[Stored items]
- - -

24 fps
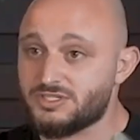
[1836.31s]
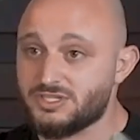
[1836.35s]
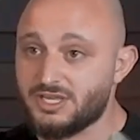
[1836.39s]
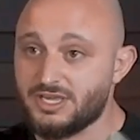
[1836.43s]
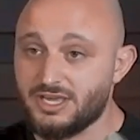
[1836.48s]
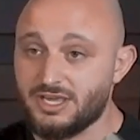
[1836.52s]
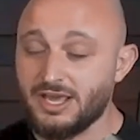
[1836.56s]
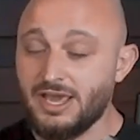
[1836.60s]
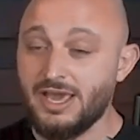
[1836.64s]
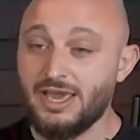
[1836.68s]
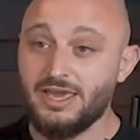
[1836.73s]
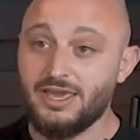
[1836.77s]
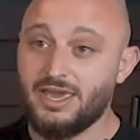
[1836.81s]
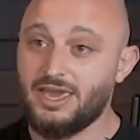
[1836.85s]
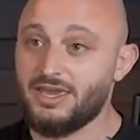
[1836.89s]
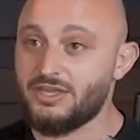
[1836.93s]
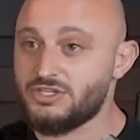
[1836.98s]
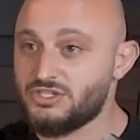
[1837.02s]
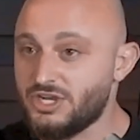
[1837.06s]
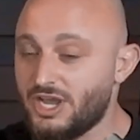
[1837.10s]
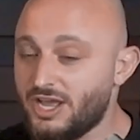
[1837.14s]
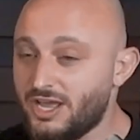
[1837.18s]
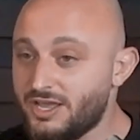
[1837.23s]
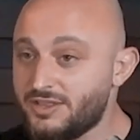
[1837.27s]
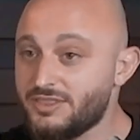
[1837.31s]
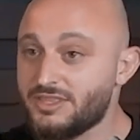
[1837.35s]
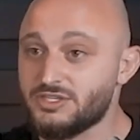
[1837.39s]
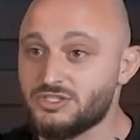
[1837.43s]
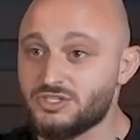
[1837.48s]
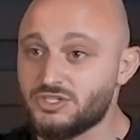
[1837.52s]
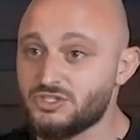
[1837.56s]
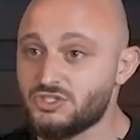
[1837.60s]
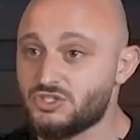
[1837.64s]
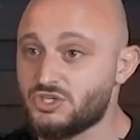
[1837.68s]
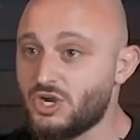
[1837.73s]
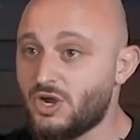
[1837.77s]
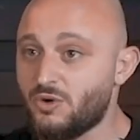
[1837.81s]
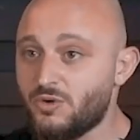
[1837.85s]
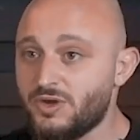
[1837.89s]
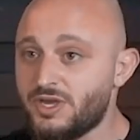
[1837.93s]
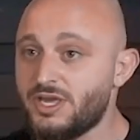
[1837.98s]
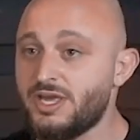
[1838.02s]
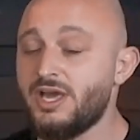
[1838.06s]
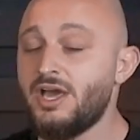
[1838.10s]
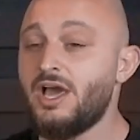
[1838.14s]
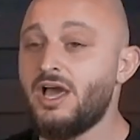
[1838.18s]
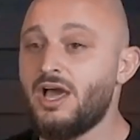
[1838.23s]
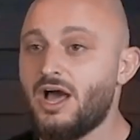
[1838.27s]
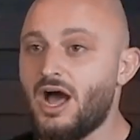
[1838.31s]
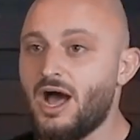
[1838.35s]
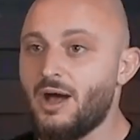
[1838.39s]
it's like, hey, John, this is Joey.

- - -

■ Task directions ■
Leaving out every picture, repeat the records above exactly as they stand.

■ Expected answer ■
24 fps
[1836.31s]
[1836.35s]
[1836.39s]
[1836.43s]
[1836.48s]
[1836.52s]
[1836.56s]
[1836.60s]
[1836.64s]
[1836.68s]
[1836.73s]
[1836.77s]
[1836.81s]
[1836.85s]
[1836.89s]
[1836.93s]
[1836.98s]
[1837.02s]
[1837.06s]
[1837.10s]
[1837.14s]
[1837.18s]
[1837.23s]
[1837.27s]
[1837.31s]
[1837.35s]
[1837.39s]
[1837.43s]
[1837.48s]
[1837.52s]
[1837.56s]
[1837.60s]
[1837.64s]
[1837.68s]
[1837.73s]
[1837.77s]
[1837.81s]
[1837.85s]
[1837.89s]
[1837.93s]
[1837.98s]
[1838.02s]
[1838.06s]
[1838.10s]
[1838.14s]
[1838.18s]
[1838.23s]
[1838.27s]
[1838.31s]
[1838.35s]
[1838.39s]
it's like, hey, John, this is Joey.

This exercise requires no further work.